• _Task_
When you return the data, keep every line exactly as it is and leave out the pictures.

• _Entries supplied_
★ ★ ★ ★ ★

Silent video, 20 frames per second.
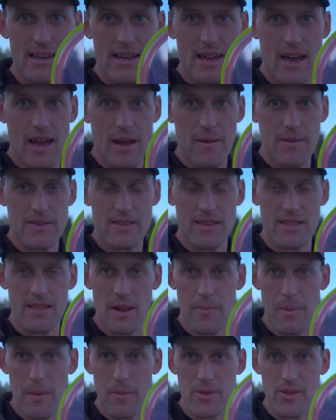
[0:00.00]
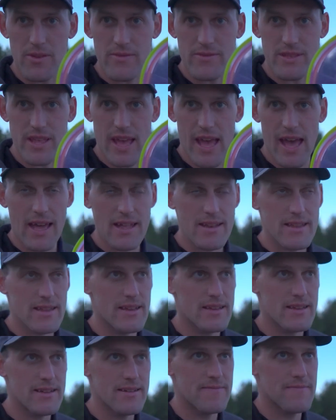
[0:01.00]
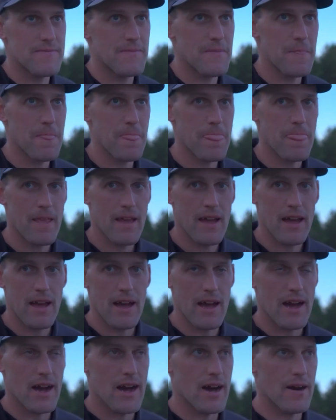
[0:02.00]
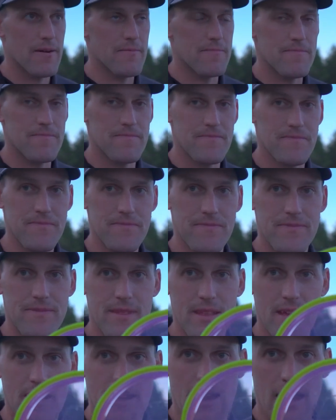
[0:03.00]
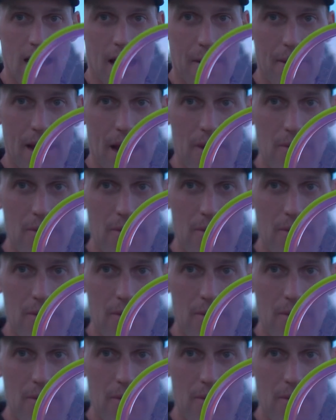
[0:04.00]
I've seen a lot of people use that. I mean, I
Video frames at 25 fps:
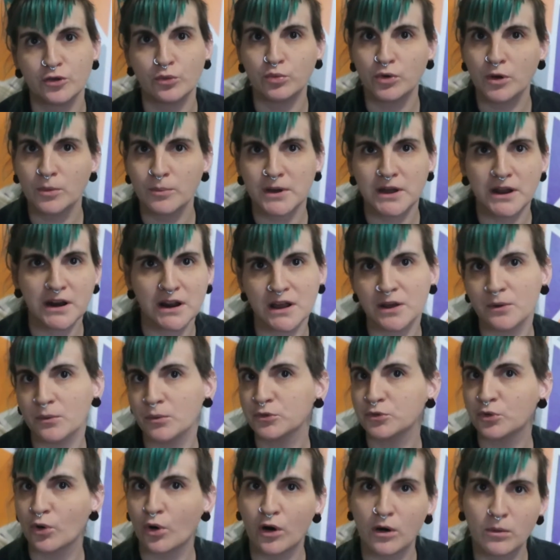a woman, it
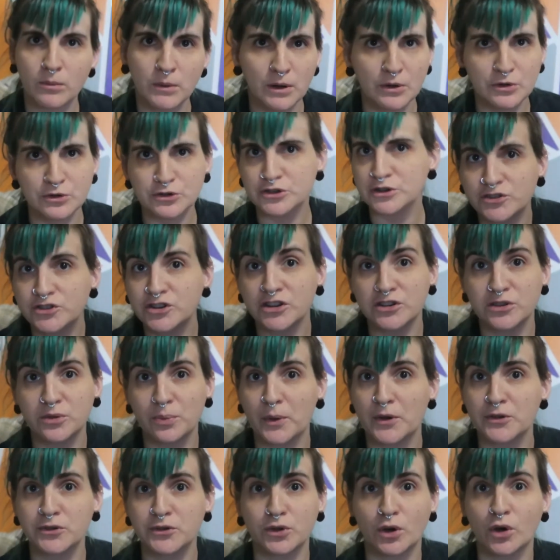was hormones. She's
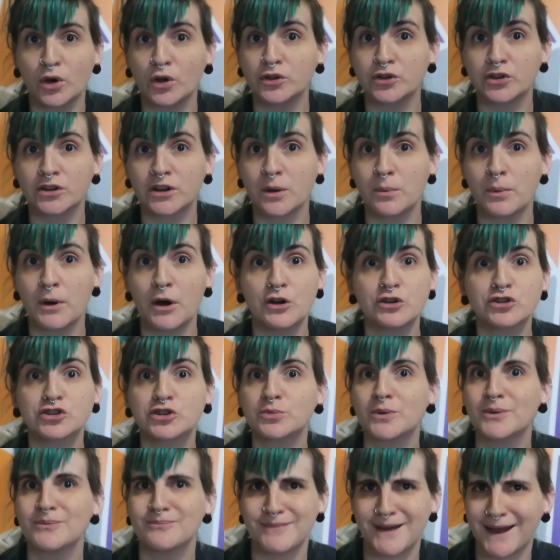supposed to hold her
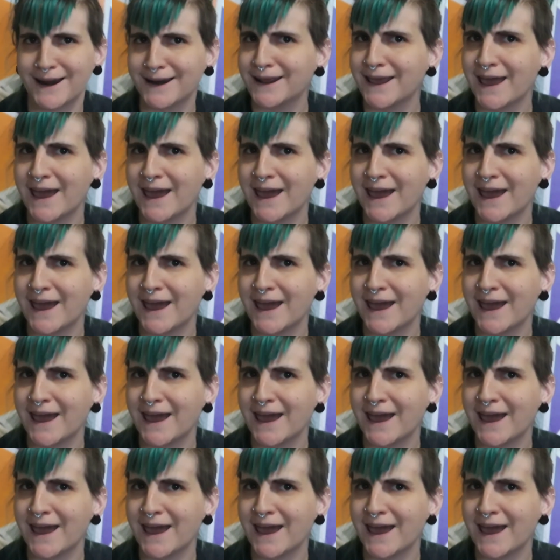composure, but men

★ ★ ★ ★ ★

• _Solution to this exercise_
Silent video, 20 frames per second.
[0:00.00]
[0:01.00]
[0:02.00]
[0:03.00]
[0:04.00]
I've seen a lot of people use that. I mean, I
Video frames at 25 fps:
a woman, it
was hormones. She's
supposed to hold her
composure, but men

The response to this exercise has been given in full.